Empirical Results and Benchmarking
TraceRL is evaluated on a suite of complex reasoning tasks, including mathematics (MATH500, GSM8K, AIME2024) and coding (LiveCodeBench-V2, LiveBench). The TraDo series of DLMs, trained solely with TraceRL, consistently outperform strong AR baselines such as Qwen2.5-7B-Instruct and Llama3.1-8B-Instruct, despite being smaller in scale. Notably, TraDo-8B-Instruct achieves a 6.1% relative accuracy improvement over Qwen2.5-7B-Instruct and 51.3% over Llama3.1-8B-Instruct on mathematical reasoning benchmarks.
Figure 1: RL training dynamics and benchmark results, demonstrating TraceRL's superior optimization and the TraDo models' strong performance across math and coding tasks.
The framework also enables the first long-CoT DLM, TraDo-8B-Thinking, which achieves an 18.1% relative accuracy gain on MATH500 compared to Qwen2.5-7B-Instruct, and demonstrates robust performance on extended reasoning tasks with significantly longer response lengths.
Ablation Studies and Training Stability
Ablation experiments confirm the efficacy of TraceRL over existing RL methods, both with and without the diffusion-based value model. Incorporating the value model leads to reduced training variance and more stable optimization, as evidenced by smoother learning curves and fewer fluctuations.

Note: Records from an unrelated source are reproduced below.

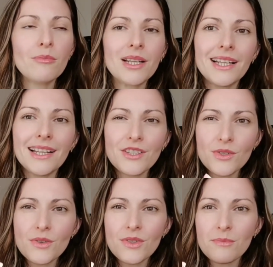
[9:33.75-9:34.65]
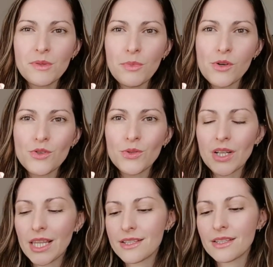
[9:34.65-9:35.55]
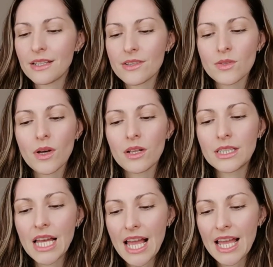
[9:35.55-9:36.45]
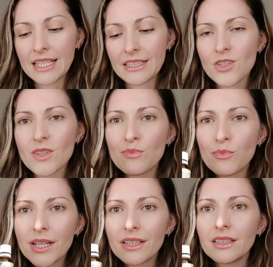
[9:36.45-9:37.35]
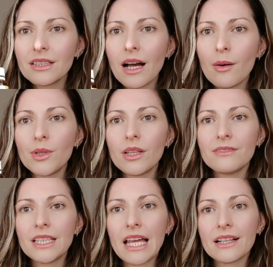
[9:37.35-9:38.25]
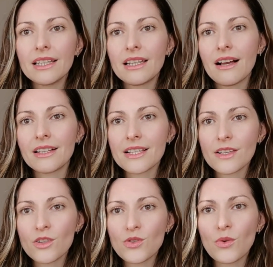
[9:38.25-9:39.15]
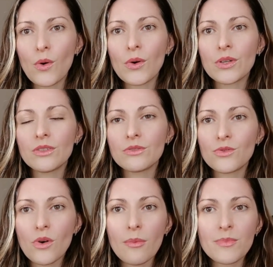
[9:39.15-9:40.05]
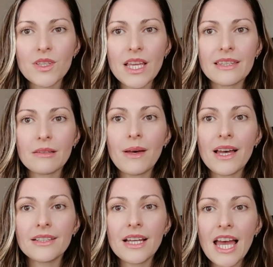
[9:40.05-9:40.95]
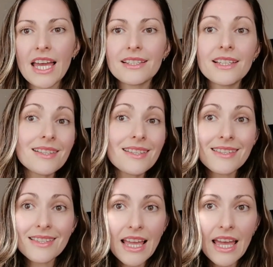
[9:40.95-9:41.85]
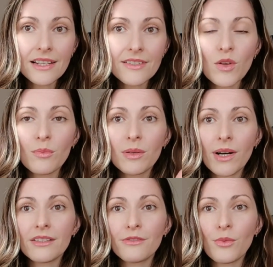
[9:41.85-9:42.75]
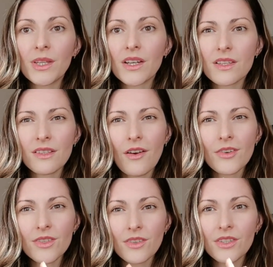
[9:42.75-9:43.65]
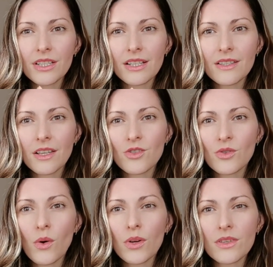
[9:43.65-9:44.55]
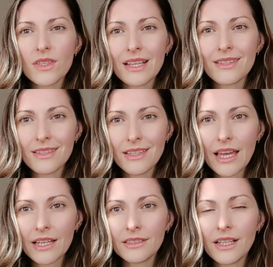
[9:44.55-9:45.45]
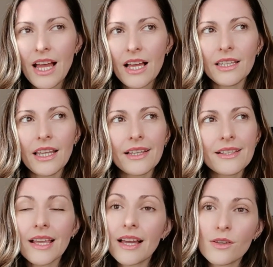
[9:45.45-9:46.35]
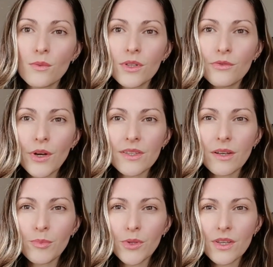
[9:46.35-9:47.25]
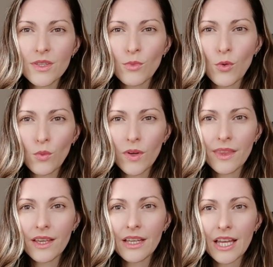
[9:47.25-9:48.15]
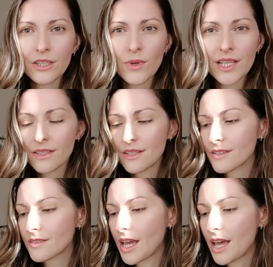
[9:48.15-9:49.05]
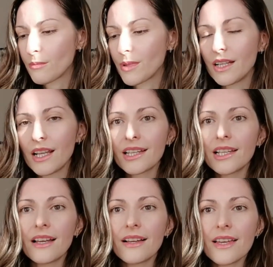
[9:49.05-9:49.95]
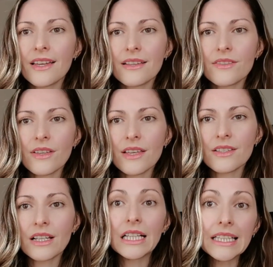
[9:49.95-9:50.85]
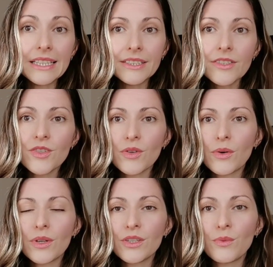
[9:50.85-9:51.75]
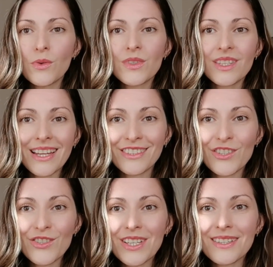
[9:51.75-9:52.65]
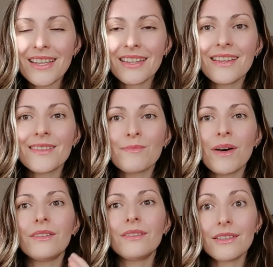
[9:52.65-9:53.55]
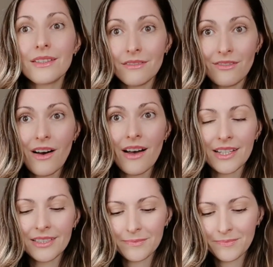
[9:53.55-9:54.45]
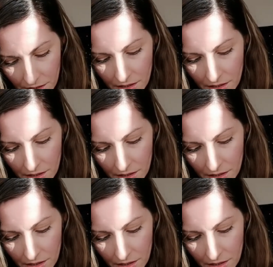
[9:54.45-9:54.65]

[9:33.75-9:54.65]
But I like to do some spiritual cleansing as well, and just sprinkle a couple of ylang ylang essential oil drops in the bed. It doesn't stain, so be mindful, because there are certain essential oils that stain, like sandalwood for example. It's more woody and resinous, but ylang ylang is clear, so you won't stain the sheets, and they smell divine.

Figure 2: (a) RL training ablations for Dream-7B-Coder-Instruct on coding tasks. (b) Value model incorporation reduces training fluctuations in the 4B math model.
TraceRL also facilitates block size scaling in block diffusion models, enabling larger block sizes without sacrificing performance or sampling flexibility. This is critical for inference acceleration, as larger blocks allow for more parallel token generation.
Practical Implications and Open-Source Framework
The paper releases a comprehensive open-source framework for building, training, and deploying DLMs, supporting diverse architectures and integrating accelerated KV-cache techniques for both inference and RL sampling. The framework includes implementations of various supervised fine-tuning and RL methods, facilitating reproducible research and practical deployment in mathematics, coding, and general reasoning tasks.
Theoretical and Practical Implications
TraceRL's trajectory-aware optimization addresses a fundamental limitation in DLM RL training, providing a principled approach to credit assignment and objective alignment. The diffusion-based value model extends variance reduction techniques to the discrete diffusion setting, enabling stable scaling to larger models and longer reasoning chains. The empirical results challenge the prevailing assumption that AR models are inherently superior for complex reasoning, demonstrating that DLMs, when properly optimized, can match or exceed AR performance with significant inference acceleration.
Future Directions
Potential avenues for future research include:
- Process-Level Rewards: Extending the value model to incorporate richer process-level rewards, enabling finer-grained supervision and improved reasoning fidelity.
- Scaling to Larger Architectures: Applying TraceRL to even larger DLMs and more diverse tasks, exploring the limits of parallel decoding and bidirectional context modeling.
- Integration with Long-CoT and Self-Improvement: Combining TraceRL with advanced reasoning templates and self-improvement algorithms to further enhance reasoning capabilities and sample efficiency.
- Efficient RL Credit Assignment: Investigating alternative advantage estimation and credit assignment strategies tailored to the unique properties of diffusion-based generation.
Conclusion
TraceRL establishes a robust, scalable RL framework for diffusion LLMs, aligning training objectives with inference trajectories and enabling state-of-the-art performance on complex reasoning tasks. The integration of a diffusion-based value model and support for diverse architectures positions TraceRL as a foundational method for future DLM research and deployment. The open-source framework further accelerates progress in this domain, providing the community with practical tools for advancing both theoretical understanding and real-world applications.